> Task statement: Please transcribe the data that follows without the pictures, keeping every word the same.

> Dataset extract:
__________
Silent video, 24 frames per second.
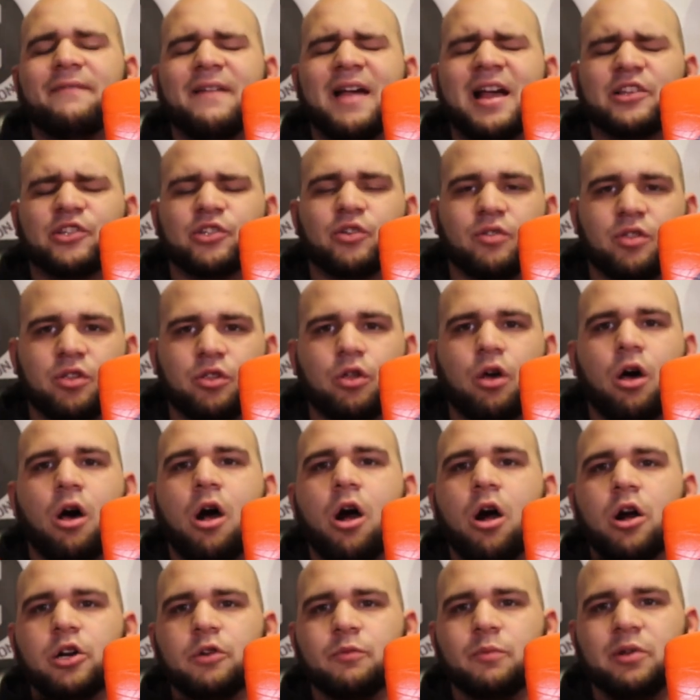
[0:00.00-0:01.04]
faster than the
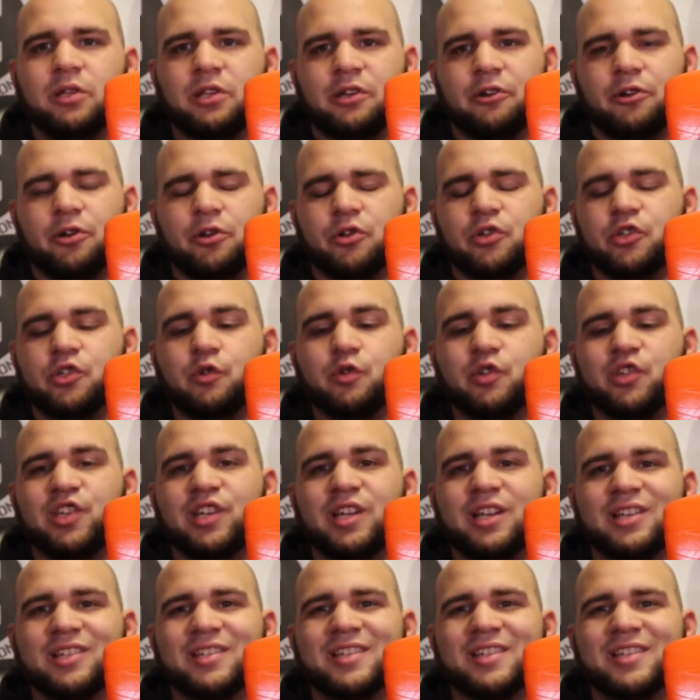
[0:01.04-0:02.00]
harder materials you'll see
__________
> Task response:
Silent video, 24 frames per second.
[0:00.00-0:01.04]
faster than the
[0:01.04-0:02.00]
harder materials you'll see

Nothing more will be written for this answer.